- [What is required]
Transcribe the listing exactly; drop the images.

- [Data for this task]
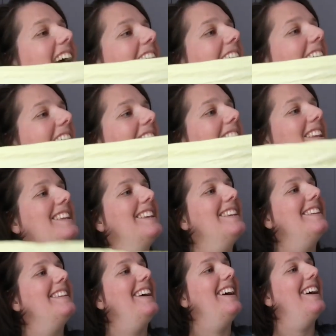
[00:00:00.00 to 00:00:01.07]

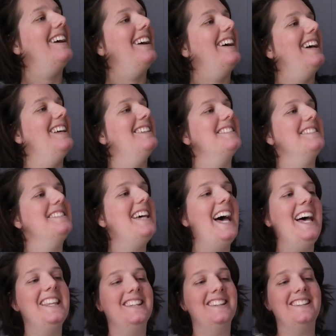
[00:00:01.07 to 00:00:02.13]
and as a
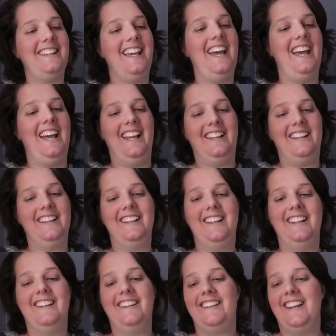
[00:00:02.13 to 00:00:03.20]
tent,
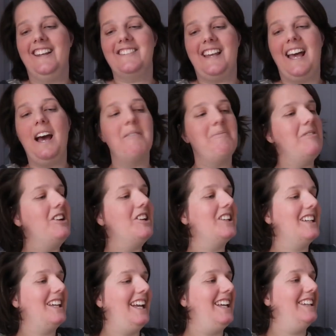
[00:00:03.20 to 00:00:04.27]
and as a
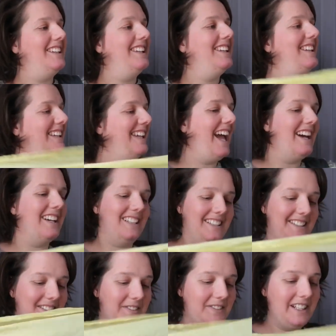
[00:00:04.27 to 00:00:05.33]
hammock, and yeah,
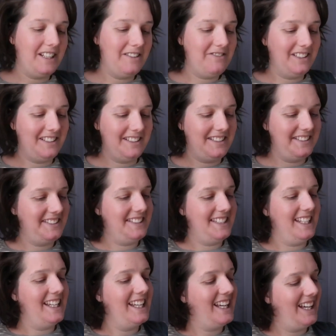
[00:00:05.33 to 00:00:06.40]
it's really fun to
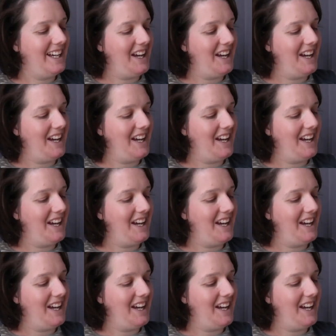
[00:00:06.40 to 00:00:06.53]
see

- [Solution to the problem]
[00:00:00.00 to 00:00:01.07]

[00:00:01.07 to 00:00:02.13]
and as a
[00:00:02.13 to 00:00:03.20]
tent,
[00:00:03.20 to 00:00:04.27]
and as a
[00:00:04.27 to 00:00:05.33]
hammock, and yeah,
[00:00:05.33 to 00:00:06.40]
it's really fun to
[00:00:06.40 to 00:00:06.53]
see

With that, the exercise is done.